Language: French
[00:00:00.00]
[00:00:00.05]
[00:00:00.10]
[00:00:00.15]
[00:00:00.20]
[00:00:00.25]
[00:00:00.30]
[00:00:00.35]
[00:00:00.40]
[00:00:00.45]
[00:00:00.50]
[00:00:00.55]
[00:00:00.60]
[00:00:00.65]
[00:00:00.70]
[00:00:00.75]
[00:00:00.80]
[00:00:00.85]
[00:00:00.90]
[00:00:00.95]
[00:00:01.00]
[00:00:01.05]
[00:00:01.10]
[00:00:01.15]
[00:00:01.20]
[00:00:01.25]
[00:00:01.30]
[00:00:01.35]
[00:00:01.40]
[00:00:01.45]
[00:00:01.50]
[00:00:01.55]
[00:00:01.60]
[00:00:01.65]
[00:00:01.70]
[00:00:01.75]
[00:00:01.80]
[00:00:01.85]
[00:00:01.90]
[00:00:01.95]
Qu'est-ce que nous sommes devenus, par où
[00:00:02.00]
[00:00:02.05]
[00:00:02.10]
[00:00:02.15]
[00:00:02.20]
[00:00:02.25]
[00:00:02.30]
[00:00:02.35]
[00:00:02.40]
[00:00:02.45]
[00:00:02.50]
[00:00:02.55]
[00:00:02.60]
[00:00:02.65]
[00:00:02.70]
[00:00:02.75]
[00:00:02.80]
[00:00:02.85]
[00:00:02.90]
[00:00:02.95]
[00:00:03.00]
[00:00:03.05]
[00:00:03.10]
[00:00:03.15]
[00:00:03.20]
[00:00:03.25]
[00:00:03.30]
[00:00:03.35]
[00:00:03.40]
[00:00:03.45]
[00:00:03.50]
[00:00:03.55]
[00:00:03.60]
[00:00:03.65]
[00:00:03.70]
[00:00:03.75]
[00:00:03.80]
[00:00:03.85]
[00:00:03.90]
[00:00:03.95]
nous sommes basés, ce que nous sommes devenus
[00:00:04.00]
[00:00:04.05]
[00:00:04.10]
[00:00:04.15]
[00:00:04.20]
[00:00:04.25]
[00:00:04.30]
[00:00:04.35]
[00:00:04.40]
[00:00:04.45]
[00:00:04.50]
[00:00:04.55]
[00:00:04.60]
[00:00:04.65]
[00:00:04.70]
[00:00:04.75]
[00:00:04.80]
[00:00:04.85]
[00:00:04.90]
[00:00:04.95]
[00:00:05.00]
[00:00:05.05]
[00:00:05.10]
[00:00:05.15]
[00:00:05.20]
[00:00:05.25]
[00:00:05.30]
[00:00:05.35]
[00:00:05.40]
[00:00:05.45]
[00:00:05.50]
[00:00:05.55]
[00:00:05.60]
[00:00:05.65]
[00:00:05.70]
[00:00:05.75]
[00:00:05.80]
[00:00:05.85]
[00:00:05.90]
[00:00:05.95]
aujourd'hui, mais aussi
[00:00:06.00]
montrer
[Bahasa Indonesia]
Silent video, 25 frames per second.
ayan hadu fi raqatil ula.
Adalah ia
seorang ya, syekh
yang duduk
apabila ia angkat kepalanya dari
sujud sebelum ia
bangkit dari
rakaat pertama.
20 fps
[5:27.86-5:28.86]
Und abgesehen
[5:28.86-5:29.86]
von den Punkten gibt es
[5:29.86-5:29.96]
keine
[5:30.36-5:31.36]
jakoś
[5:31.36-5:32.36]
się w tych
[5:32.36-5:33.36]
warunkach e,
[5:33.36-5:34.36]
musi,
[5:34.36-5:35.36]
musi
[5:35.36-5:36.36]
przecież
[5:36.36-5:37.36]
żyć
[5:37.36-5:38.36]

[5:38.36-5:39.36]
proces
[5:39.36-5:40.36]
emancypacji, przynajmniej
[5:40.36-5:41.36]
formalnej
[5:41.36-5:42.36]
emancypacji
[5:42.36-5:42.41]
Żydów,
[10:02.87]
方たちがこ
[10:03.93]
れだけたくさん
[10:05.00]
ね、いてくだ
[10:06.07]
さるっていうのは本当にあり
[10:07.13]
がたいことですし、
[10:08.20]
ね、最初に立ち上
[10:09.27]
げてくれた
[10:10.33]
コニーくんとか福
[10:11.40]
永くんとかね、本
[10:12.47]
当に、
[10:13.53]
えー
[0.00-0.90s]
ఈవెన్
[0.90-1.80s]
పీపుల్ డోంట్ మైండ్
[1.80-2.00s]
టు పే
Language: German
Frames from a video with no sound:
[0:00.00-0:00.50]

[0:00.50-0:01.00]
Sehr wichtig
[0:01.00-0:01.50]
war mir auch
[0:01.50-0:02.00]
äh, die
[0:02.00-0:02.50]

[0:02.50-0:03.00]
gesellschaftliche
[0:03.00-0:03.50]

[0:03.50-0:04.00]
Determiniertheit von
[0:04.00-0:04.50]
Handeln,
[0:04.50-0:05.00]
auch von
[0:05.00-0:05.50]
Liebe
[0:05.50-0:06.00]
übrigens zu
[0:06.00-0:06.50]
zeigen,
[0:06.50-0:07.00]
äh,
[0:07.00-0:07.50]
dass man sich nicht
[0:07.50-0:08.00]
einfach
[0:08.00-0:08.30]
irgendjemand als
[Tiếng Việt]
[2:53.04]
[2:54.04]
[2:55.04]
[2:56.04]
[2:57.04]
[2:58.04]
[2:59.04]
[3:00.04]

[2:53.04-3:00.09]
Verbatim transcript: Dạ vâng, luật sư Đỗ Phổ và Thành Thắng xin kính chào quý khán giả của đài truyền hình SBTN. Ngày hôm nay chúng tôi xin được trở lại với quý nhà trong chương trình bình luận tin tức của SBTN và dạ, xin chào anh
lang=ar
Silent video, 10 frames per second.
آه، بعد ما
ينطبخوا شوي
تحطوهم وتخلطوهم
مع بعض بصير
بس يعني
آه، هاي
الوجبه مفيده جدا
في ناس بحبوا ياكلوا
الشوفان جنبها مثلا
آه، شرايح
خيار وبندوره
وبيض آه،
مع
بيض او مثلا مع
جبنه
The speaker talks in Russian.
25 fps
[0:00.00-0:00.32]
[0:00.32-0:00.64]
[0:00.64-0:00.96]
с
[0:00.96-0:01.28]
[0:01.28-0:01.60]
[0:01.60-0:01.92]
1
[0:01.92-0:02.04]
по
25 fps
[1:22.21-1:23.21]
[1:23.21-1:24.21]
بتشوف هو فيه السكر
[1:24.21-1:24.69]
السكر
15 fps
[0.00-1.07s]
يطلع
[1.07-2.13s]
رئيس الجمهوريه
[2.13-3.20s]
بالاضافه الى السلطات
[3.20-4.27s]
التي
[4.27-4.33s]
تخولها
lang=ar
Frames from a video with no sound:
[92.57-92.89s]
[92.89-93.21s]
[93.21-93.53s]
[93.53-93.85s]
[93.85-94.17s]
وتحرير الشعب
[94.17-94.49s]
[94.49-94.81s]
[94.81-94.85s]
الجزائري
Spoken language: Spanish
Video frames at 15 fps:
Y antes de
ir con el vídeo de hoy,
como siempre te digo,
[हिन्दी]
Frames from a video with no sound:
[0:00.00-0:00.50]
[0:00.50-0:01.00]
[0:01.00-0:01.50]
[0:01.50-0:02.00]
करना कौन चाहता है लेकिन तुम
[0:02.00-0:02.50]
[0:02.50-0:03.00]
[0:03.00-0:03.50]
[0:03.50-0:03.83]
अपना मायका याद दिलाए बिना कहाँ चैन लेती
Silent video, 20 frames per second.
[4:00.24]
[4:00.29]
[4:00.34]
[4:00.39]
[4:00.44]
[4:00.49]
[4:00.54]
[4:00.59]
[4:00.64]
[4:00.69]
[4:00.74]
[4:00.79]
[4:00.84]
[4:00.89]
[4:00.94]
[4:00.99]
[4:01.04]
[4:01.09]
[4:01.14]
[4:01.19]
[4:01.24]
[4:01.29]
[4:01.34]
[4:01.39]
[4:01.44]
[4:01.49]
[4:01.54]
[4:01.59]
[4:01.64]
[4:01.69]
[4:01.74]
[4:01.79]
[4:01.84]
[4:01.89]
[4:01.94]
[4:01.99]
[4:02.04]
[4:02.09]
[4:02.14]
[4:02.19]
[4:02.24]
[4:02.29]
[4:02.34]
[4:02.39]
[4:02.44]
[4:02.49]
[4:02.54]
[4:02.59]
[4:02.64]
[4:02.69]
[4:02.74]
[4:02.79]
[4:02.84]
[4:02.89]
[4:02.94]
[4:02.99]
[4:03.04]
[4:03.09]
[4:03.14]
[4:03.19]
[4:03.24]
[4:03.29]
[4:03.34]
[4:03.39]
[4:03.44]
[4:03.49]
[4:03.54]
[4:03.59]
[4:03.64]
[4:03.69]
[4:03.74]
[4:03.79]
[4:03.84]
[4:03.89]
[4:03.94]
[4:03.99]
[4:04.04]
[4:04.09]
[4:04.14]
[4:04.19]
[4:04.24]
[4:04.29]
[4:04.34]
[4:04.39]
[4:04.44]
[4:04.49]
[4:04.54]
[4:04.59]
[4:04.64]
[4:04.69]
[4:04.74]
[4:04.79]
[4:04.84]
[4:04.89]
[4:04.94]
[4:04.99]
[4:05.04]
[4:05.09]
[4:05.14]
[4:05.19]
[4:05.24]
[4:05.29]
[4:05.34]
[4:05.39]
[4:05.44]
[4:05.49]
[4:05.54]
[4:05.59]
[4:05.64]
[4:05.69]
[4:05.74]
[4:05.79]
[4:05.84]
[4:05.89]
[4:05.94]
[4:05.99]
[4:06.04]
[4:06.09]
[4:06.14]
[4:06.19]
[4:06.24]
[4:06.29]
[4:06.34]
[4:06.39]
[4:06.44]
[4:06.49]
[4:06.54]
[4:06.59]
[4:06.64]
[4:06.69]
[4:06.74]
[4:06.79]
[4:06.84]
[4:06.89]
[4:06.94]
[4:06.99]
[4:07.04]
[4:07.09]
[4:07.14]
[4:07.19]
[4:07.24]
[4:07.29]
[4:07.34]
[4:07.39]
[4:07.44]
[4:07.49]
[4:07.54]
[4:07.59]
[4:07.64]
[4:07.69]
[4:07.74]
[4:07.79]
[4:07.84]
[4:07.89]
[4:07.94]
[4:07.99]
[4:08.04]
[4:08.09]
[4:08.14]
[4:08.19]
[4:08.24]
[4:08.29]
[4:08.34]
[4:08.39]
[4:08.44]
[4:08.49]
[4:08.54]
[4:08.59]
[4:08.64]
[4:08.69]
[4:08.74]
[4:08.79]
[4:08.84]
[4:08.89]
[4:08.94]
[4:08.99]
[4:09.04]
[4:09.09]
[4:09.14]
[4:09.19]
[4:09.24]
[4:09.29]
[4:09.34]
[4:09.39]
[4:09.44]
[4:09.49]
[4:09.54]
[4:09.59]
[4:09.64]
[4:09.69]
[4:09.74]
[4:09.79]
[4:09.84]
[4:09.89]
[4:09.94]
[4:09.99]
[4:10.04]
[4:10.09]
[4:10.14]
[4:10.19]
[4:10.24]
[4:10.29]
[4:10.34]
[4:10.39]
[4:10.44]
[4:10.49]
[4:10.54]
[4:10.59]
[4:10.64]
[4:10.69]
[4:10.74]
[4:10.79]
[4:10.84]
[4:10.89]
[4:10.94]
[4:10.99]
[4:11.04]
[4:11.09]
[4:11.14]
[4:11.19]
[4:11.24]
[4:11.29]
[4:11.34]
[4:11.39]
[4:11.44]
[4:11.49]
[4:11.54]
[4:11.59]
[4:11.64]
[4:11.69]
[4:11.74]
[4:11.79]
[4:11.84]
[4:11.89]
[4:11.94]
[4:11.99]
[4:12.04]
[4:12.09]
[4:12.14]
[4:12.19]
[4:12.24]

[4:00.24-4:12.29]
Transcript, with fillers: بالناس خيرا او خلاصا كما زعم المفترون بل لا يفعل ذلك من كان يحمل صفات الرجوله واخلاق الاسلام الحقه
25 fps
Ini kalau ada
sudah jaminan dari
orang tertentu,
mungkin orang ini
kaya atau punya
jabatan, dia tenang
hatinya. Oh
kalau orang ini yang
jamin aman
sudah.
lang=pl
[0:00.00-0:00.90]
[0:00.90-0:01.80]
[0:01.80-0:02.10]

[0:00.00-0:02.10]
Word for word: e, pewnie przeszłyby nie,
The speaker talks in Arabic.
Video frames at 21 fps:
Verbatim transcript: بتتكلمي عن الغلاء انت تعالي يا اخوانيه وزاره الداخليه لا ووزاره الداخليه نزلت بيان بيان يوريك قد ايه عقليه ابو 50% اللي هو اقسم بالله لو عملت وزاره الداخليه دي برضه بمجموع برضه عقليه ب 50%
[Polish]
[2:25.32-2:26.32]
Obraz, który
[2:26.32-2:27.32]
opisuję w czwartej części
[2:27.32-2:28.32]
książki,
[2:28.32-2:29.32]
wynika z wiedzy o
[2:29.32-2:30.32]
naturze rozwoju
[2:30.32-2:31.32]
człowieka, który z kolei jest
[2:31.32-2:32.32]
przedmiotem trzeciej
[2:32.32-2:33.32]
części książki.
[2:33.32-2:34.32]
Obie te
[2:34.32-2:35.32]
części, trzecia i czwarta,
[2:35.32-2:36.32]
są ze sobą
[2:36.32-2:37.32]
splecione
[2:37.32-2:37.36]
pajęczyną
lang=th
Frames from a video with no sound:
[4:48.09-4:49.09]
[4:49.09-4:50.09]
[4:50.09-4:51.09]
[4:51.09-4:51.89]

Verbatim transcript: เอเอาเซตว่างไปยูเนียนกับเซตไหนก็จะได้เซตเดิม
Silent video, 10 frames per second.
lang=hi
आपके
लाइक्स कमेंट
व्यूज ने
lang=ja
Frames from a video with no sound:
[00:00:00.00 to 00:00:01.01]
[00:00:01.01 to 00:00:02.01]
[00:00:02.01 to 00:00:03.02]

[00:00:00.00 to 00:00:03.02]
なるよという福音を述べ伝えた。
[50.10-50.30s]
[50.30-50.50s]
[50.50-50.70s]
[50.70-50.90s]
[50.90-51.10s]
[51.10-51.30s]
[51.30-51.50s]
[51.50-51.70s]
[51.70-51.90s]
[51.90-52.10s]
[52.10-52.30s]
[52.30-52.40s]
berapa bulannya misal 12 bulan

* * * * * * *

- [What is needed] For the word "talks", work out how many lines of the entries contain it, and state the number alone.

- [Result for this exercise] 2